Medikament gegen Parkinson verursachte Spielsucht
Italienisches Gericht verurteilte den Pharmakonzern zur einer Entschädigung von einer halben Million Euro.

Pfizer Italia ist von einem Mailänder Berufungsgericht zur Zahlung einer halben Million Euro Entschädigung an einen 60-jährigen Italiener wegen den Nebenwirkungen des Parkinson-Medikaments Cabaser verurteilt worden. Das Medikament hat beim Mann Spielsucht und Hypersexualität verursacht.

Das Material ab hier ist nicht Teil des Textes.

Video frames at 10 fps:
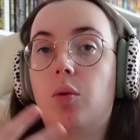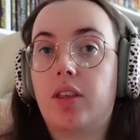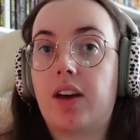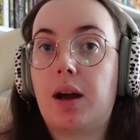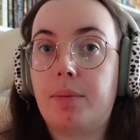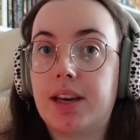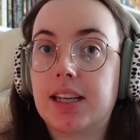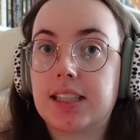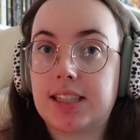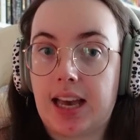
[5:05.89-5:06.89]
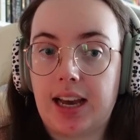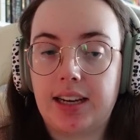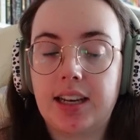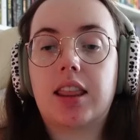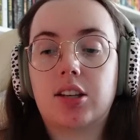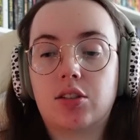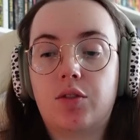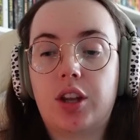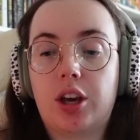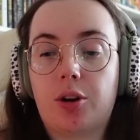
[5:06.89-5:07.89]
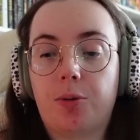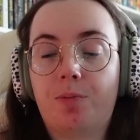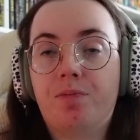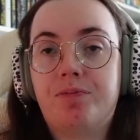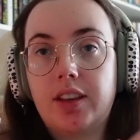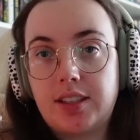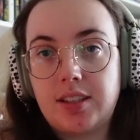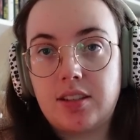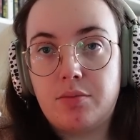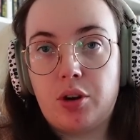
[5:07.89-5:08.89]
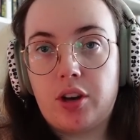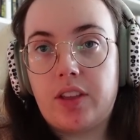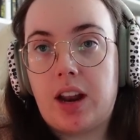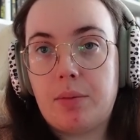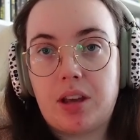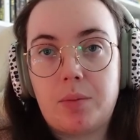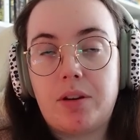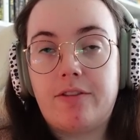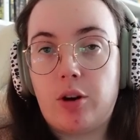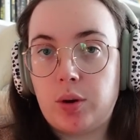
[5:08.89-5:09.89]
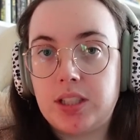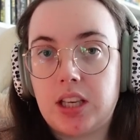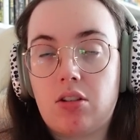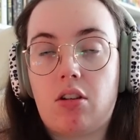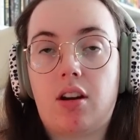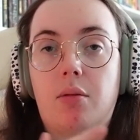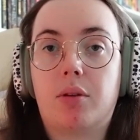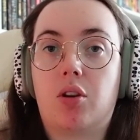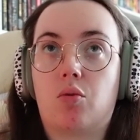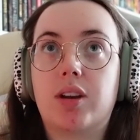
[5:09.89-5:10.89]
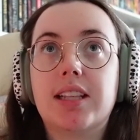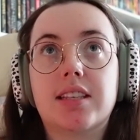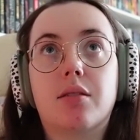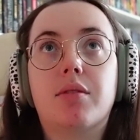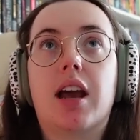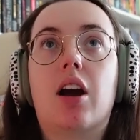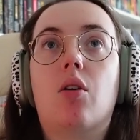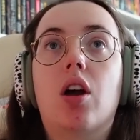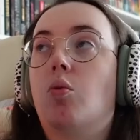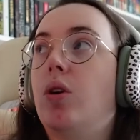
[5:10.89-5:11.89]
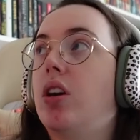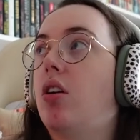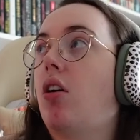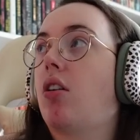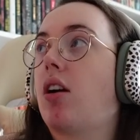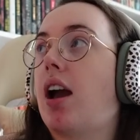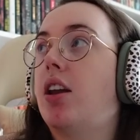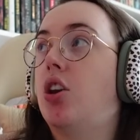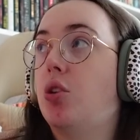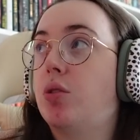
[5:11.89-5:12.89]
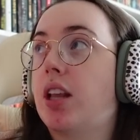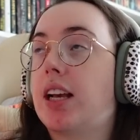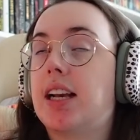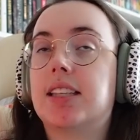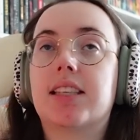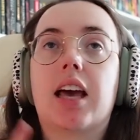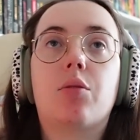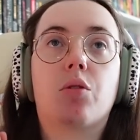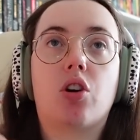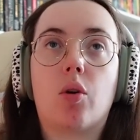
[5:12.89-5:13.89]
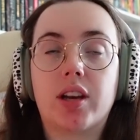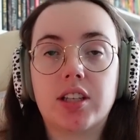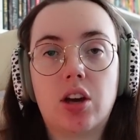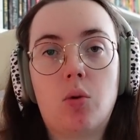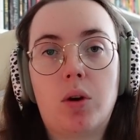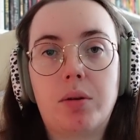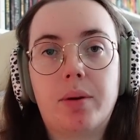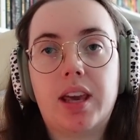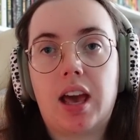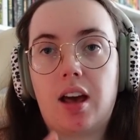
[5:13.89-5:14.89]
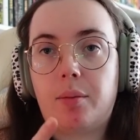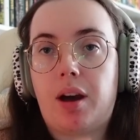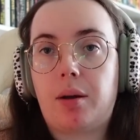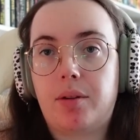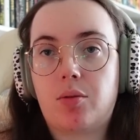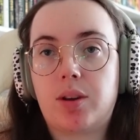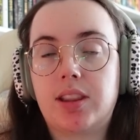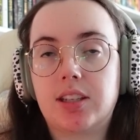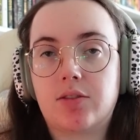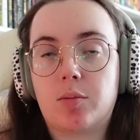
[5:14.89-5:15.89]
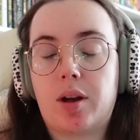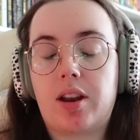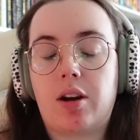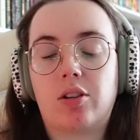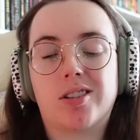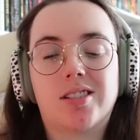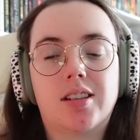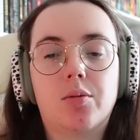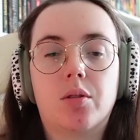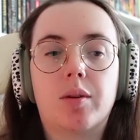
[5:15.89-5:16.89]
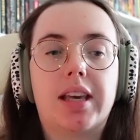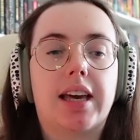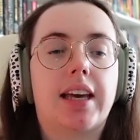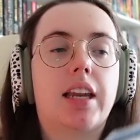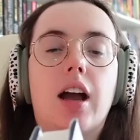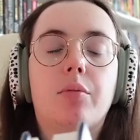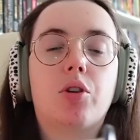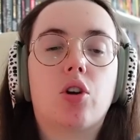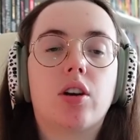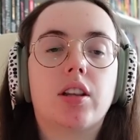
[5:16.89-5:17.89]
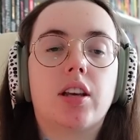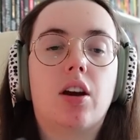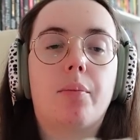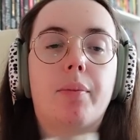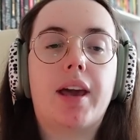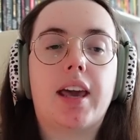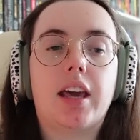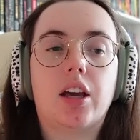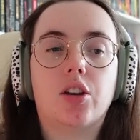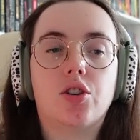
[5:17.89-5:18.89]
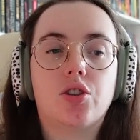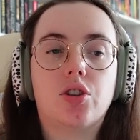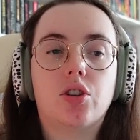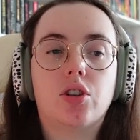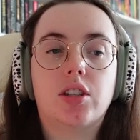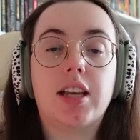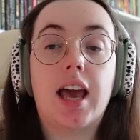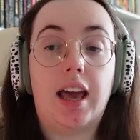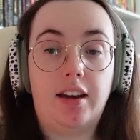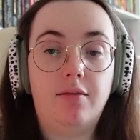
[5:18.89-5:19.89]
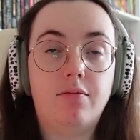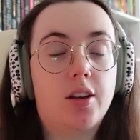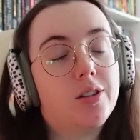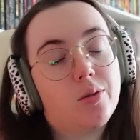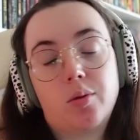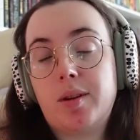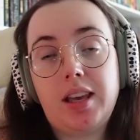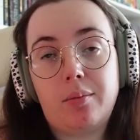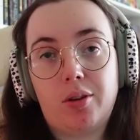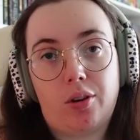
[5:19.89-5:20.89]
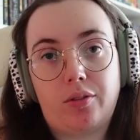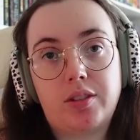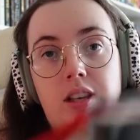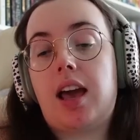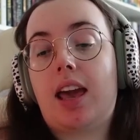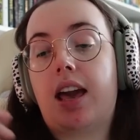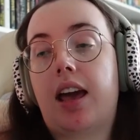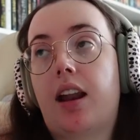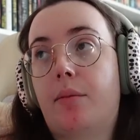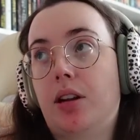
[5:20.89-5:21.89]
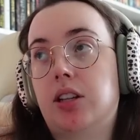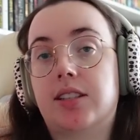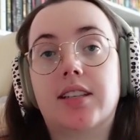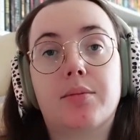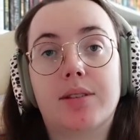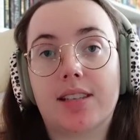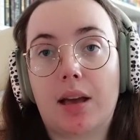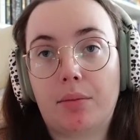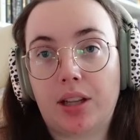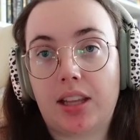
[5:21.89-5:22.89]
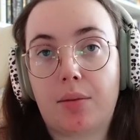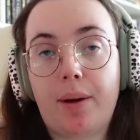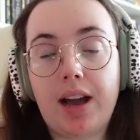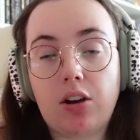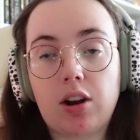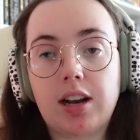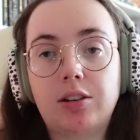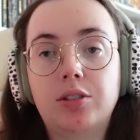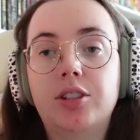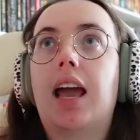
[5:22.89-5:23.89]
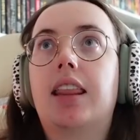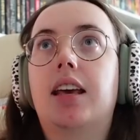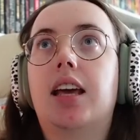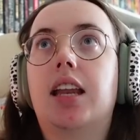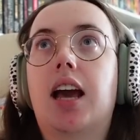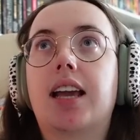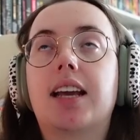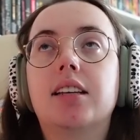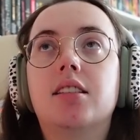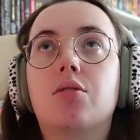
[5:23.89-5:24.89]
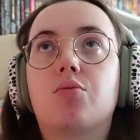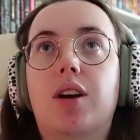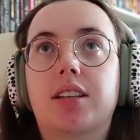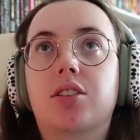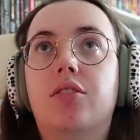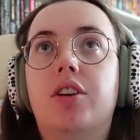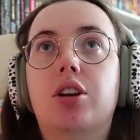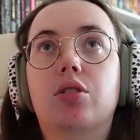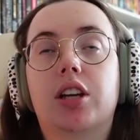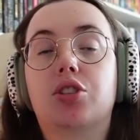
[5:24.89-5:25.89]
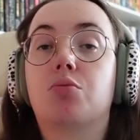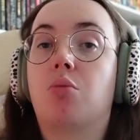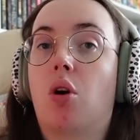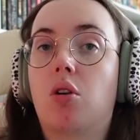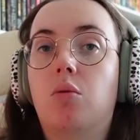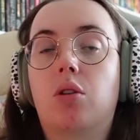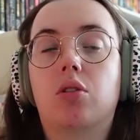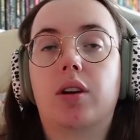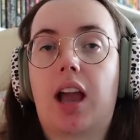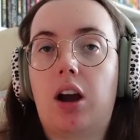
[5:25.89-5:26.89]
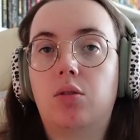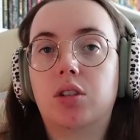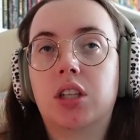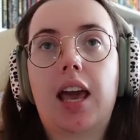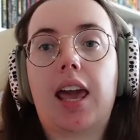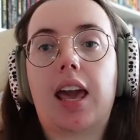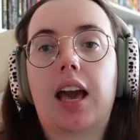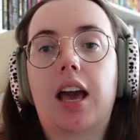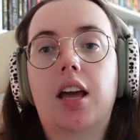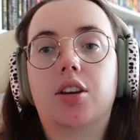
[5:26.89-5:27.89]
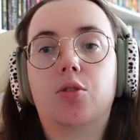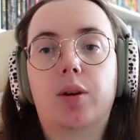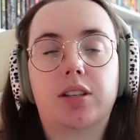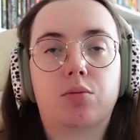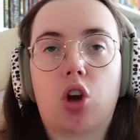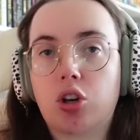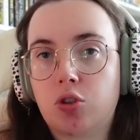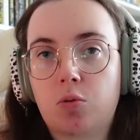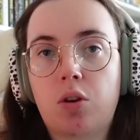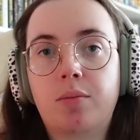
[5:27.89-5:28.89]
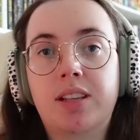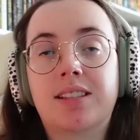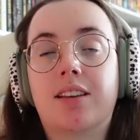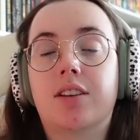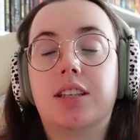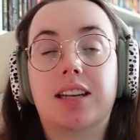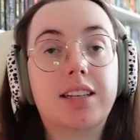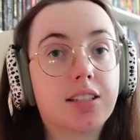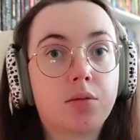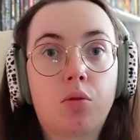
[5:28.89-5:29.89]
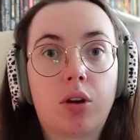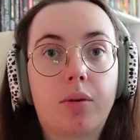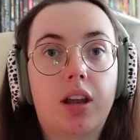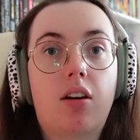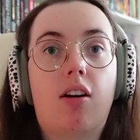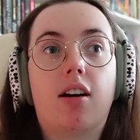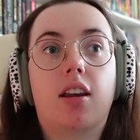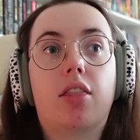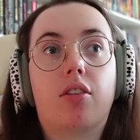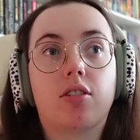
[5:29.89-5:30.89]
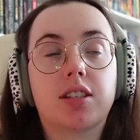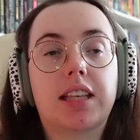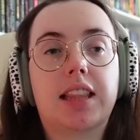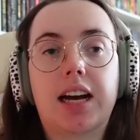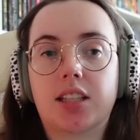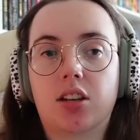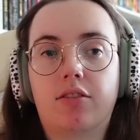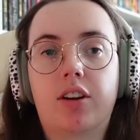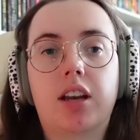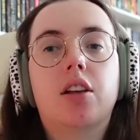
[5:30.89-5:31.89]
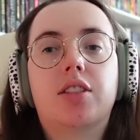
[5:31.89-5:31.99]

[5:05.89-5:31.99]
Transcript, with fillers: With that being said, this video, this is the book that I'm going to be focusing on. I'm going to read some now. We are at noon, like I said. We're going until 1 p.m. I'm going to read this for about an hour, see where we get. I'm currently on page 10. So we're making moves, and I'm gonna listen to Miss Emily in the background. And then I guess the rest of the video, like tomorrow we're going out and doing some doctor's appointments. I have a dentist appointment on Thursday. That's not fun.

Im Laufe des Prozesses bestätigten die Gutachter die Nebenwirkungen des Medikaments, das der Mann von 2001 bis 2006 einnahm. Pfizer informierte erst ab 2007 in der Packungsbeilage über diese Nebenwirkungen. Im Laufe von fünf Jahren entwickelte der Italiener eine chronische Spielsucht, obwohl er davor nie mit Glücksspielen zu tun gehabt hatte.

Er musste seinen Arbeitsplatz verlassen, nachdem er wegen seiner Spielsucht 100.000 Euro veruntreut hatte. Die Summe muss er immer noch zurückzahlen.

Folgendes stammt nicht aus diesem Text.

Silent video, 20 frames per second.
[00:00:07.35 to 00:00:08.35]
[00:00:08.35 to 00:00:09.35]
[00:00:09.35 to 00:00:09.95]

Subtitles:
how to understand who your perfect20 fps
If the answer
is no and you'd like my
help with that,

"Die ersten Symptome traten ein paar Monate, nachdem ich begonnen hatte, das Medikament zu nehmen, auf. Ich wurde sexuell übererregt, dann begann ich zu spielen, ich dachte, ich sei verrückt", berichtete der Mann vor dem Richter. Der Anwalt des Mannes, Renato Ambrosio, bezeichnete den Richterspruch als präzedenzlos.

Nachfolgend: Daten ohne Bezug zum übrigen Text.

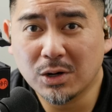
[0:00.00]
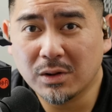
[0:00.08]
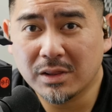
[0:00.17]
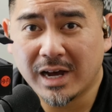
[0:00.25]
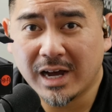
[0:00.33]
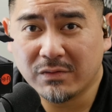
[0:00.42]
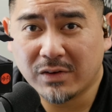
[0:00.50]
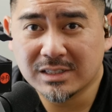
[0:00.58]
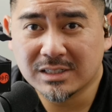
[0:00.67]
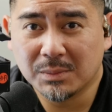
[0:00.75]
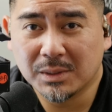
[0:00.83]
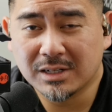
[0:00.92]
to the
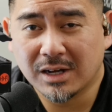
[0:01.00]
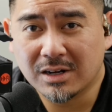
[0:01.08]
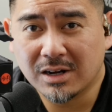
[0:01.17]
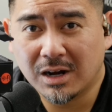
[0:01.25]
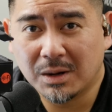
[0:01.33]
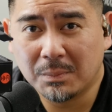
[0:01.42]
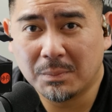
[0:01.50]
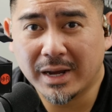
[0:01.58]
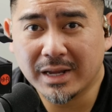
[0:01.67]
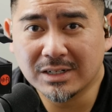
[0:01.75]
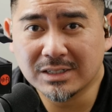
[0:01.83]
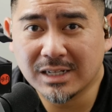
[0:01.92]
hifisummit.com, buy
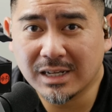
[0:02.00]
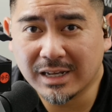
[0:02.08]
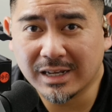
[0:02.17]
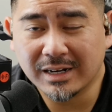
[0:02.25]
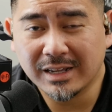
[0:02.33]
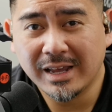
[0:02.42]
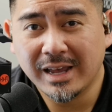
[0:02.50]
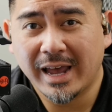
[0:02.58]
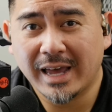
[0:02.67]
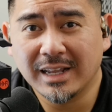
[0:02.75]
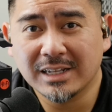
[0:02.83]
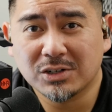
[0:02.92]
your ticket,
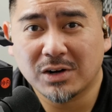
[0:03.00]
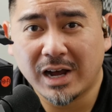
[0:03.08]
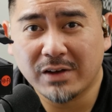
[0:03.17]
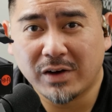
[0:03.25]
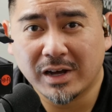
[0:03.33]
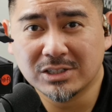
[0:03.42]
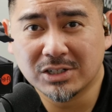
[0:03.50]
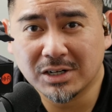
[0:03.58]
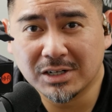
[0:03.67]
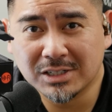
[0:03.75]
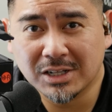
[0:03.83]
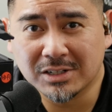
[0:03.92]
and let your hi fi journey
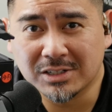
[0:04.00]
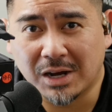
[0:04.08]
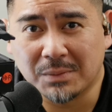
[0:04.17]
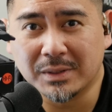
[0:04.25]
to the top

"Wir haben nie die hervorragende, auch von unserem Mandanten anerkannte Wirkung des Medikaments infrage gestellt, sondern lediglich den Mangel an Informationen über die Nebenwirkungen in der Packungsbeilage: Die Anwender müssen sie im Voraus kennen", betonte der Anwalt. Der Rechtsstreit begann im Jahr 2015.